### TASK ITEM:
Below are some records; repeat them all exactly, minus the pictures.

### DATASET RECORDS:
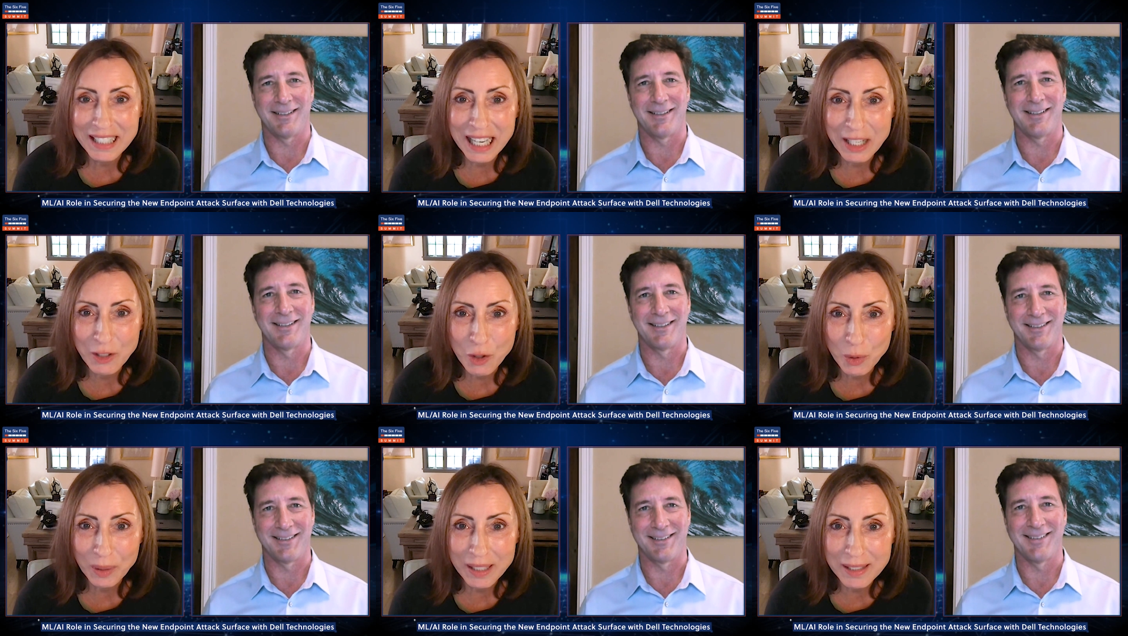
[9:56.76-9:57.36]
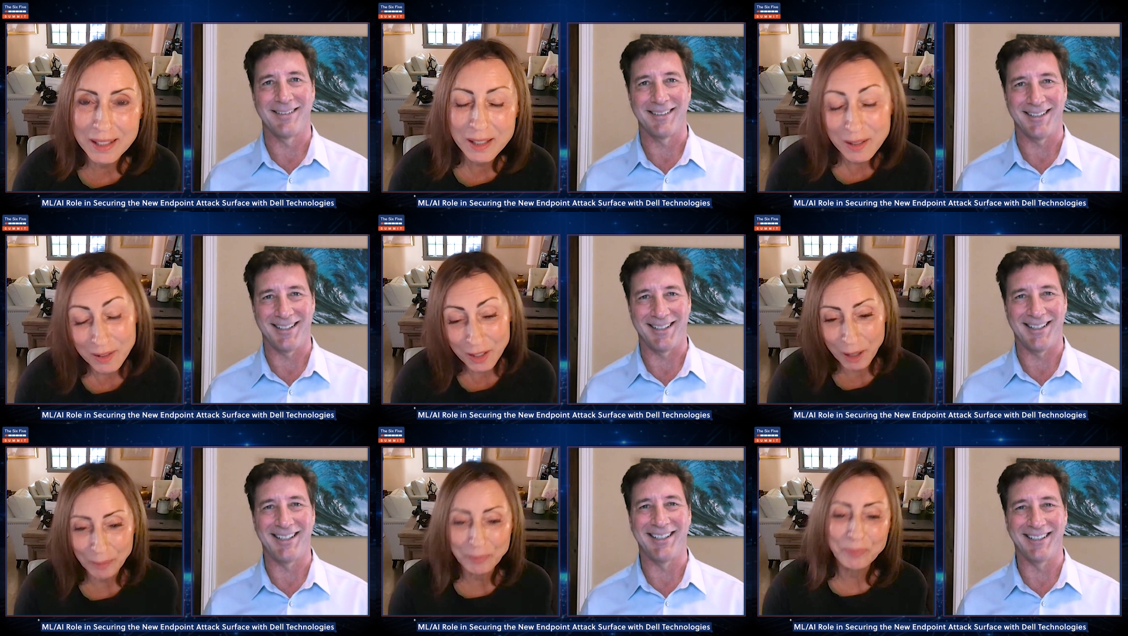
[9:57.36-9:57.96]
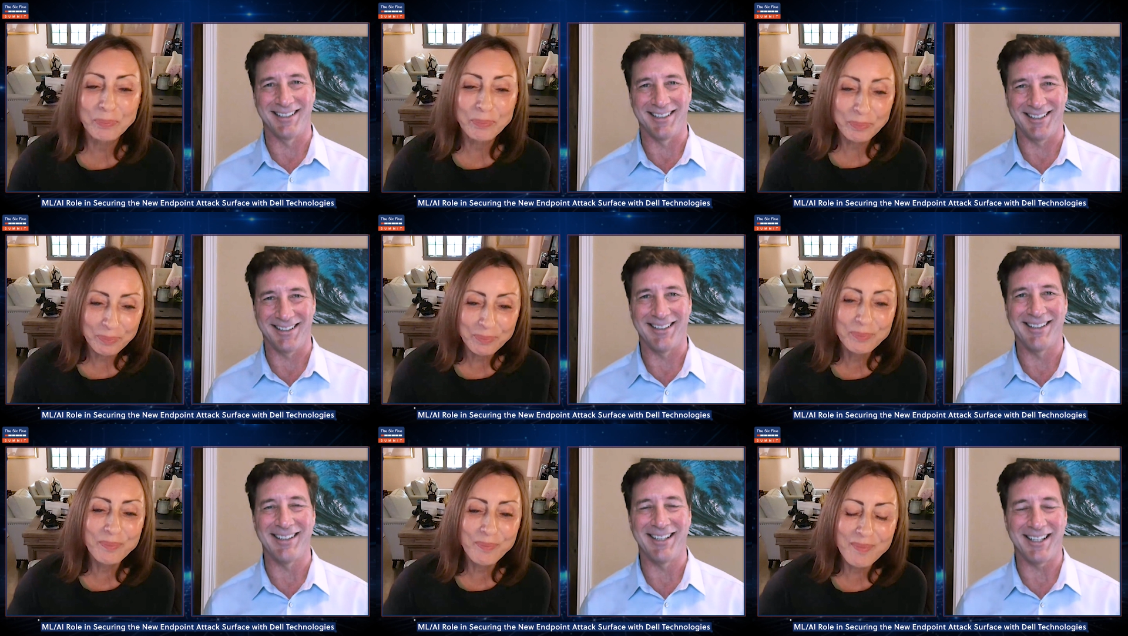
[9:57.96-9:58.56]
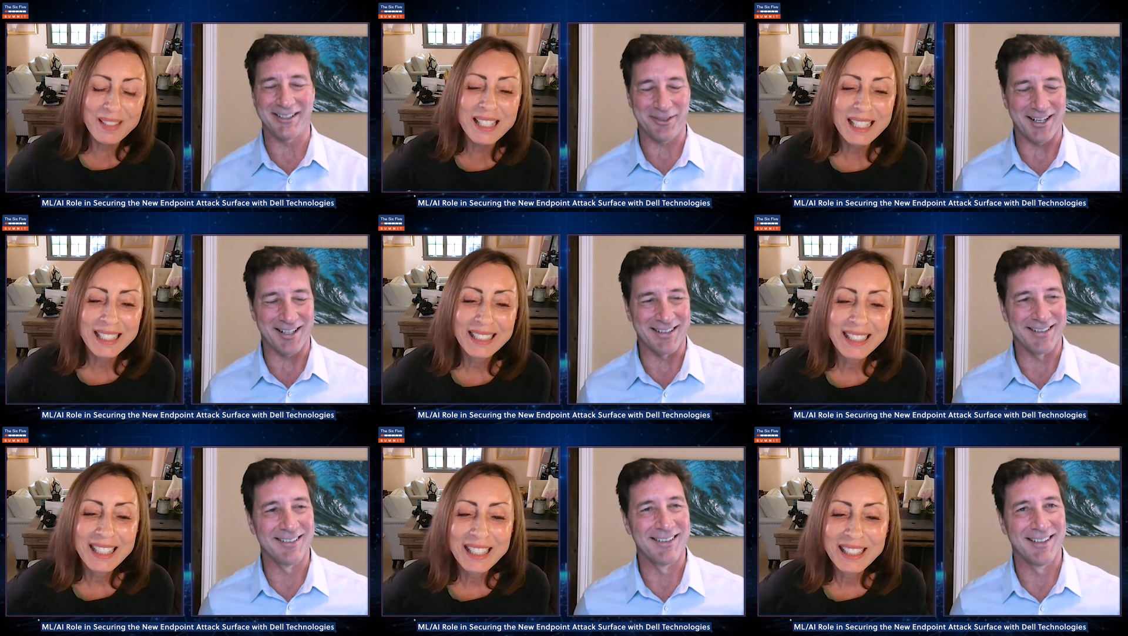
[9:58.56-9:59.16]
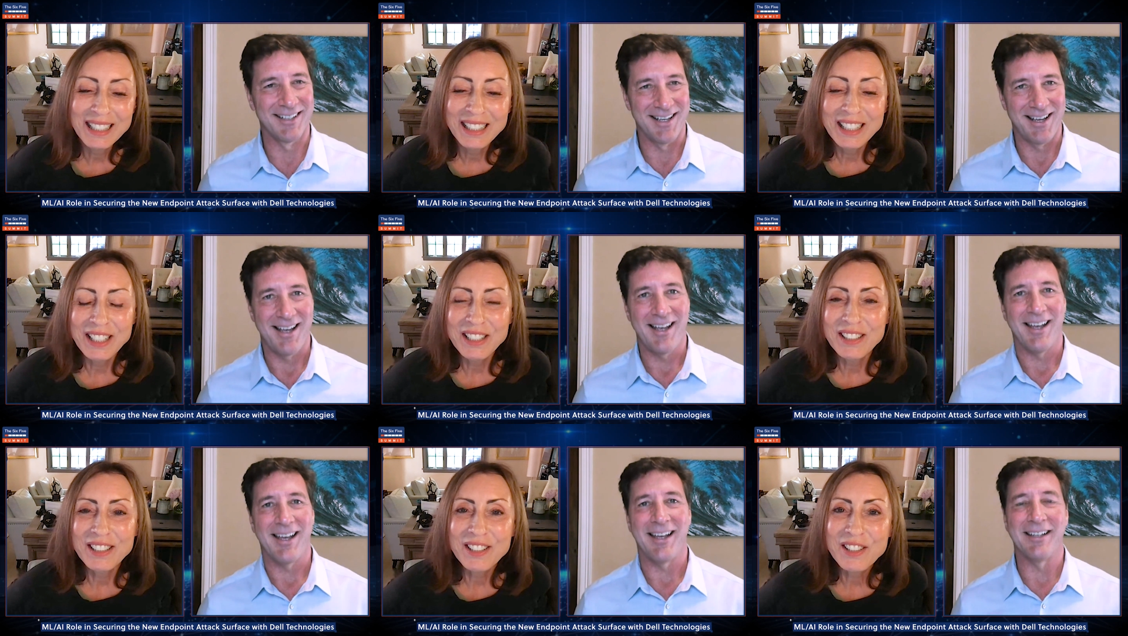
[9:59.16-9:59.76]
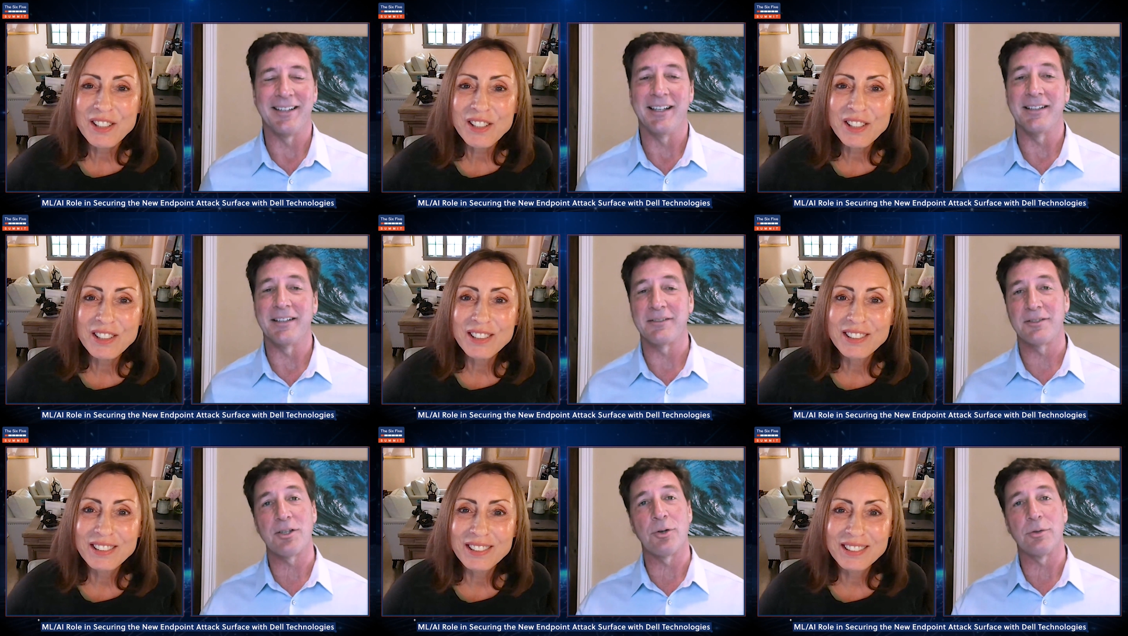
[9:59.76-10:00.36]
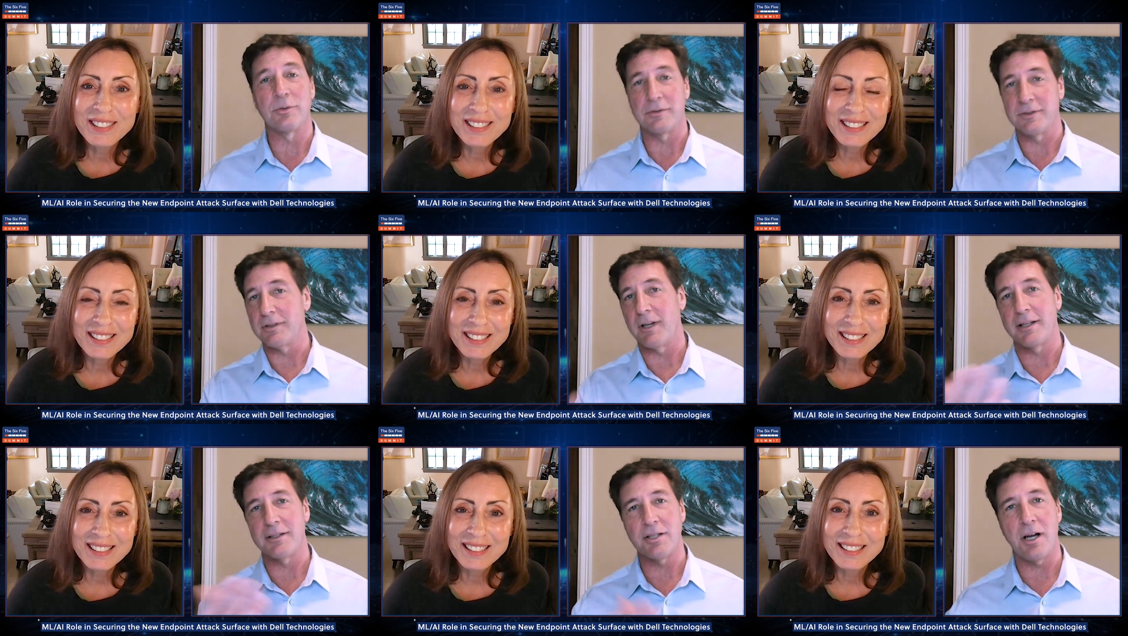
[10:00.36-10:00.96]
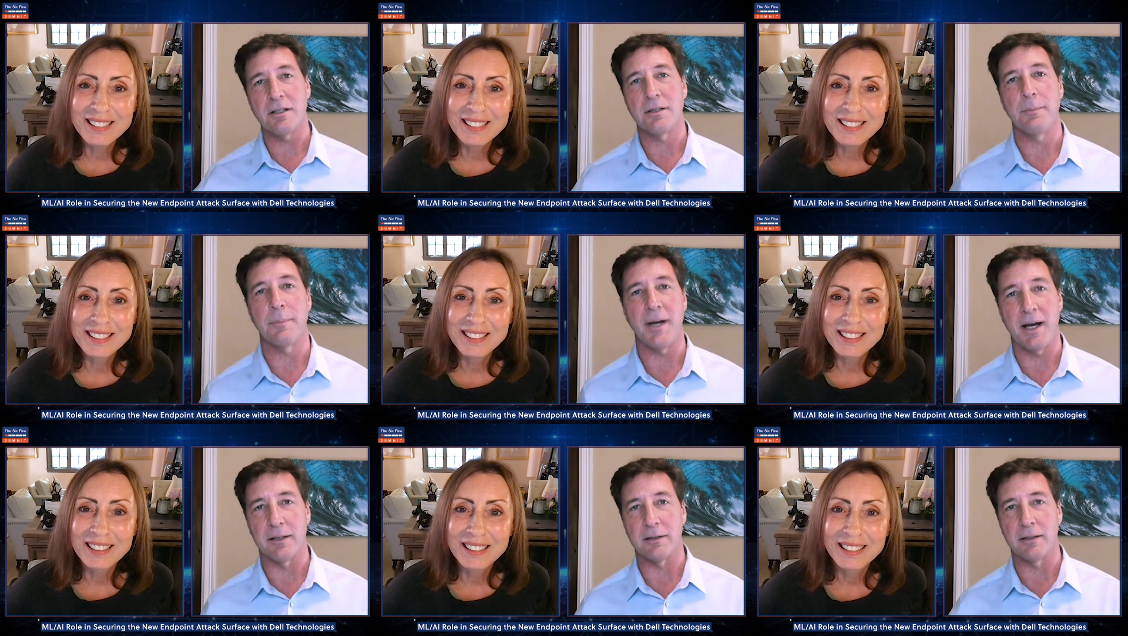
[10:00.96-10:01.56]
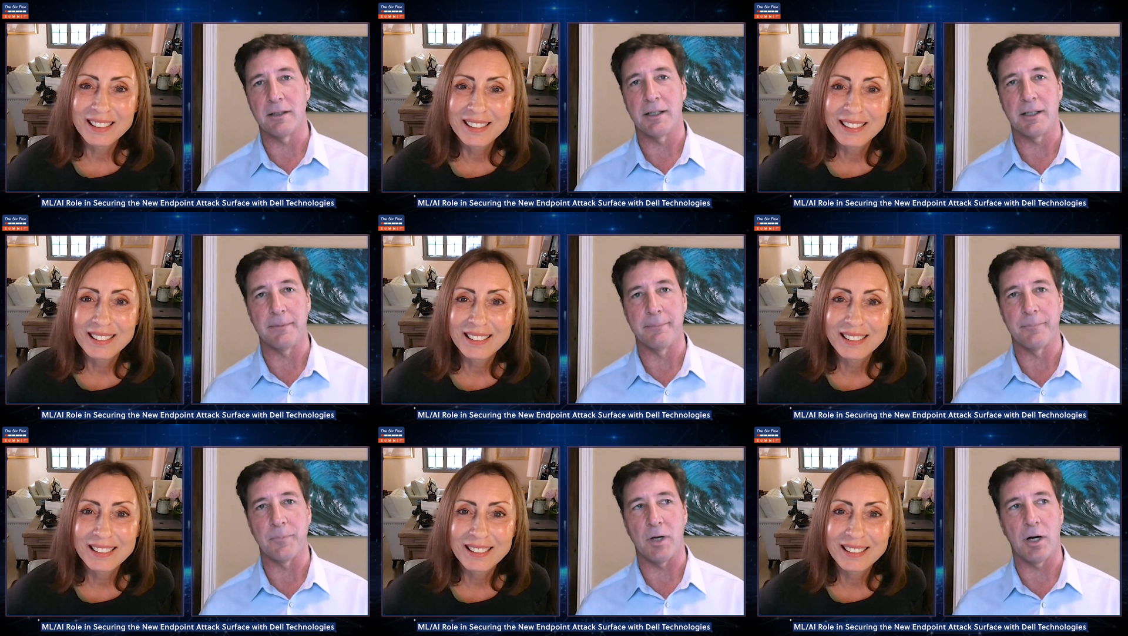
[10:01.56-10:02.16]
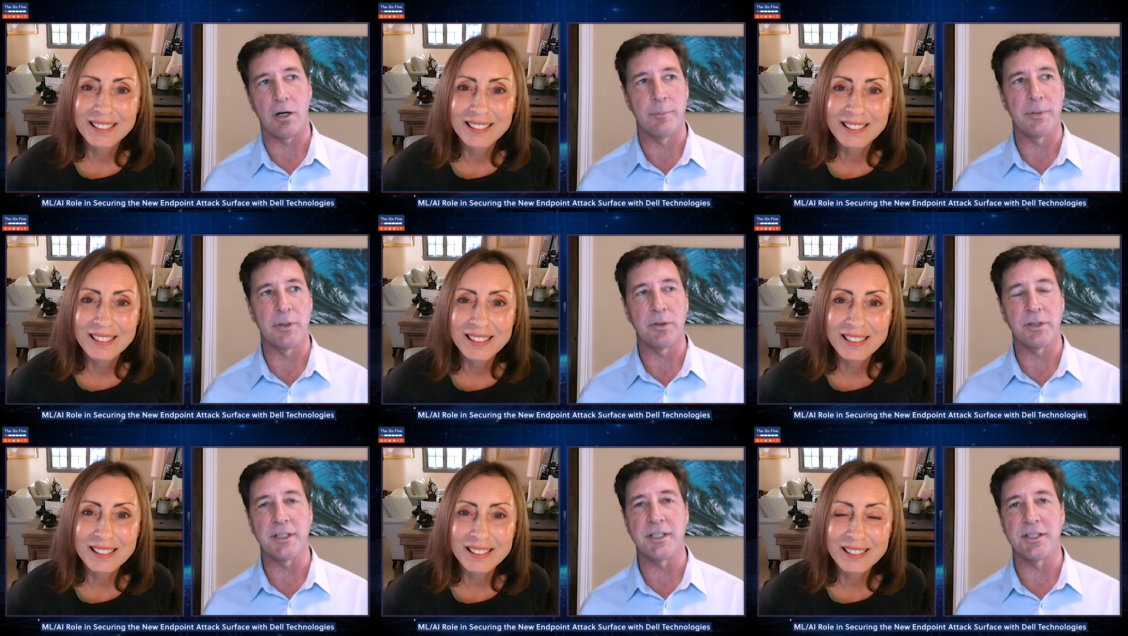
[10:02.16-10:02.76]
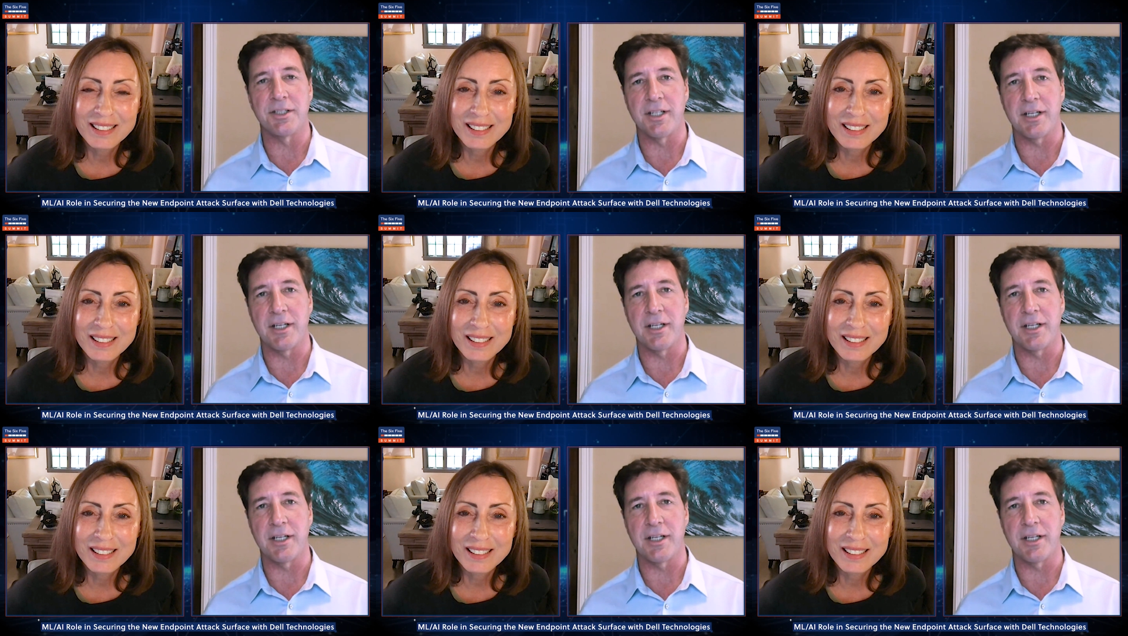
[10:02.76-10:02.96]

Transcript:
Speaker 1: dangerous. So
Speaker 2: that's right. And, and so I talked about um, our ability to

### COMPLETED TASK:
[9:56.76-9:57.36]
[9:57.36-9:57.96]
[9:57.96-9:58.56]
[9:58.56-9:59.16]
[9:59.16-9:59.76]
[9:59.76-10:00.36]
[10:00.36-10:00.96]
[10:00.96-10:01.56]
[10:01.56-10:02.16]
[10:02.16-10:02.76]
[10:02.76-10:02.96]

Transcript:
Speaker 1: dangerous. So
Speaker 2: that's right. And, and so I talked about um, our ability to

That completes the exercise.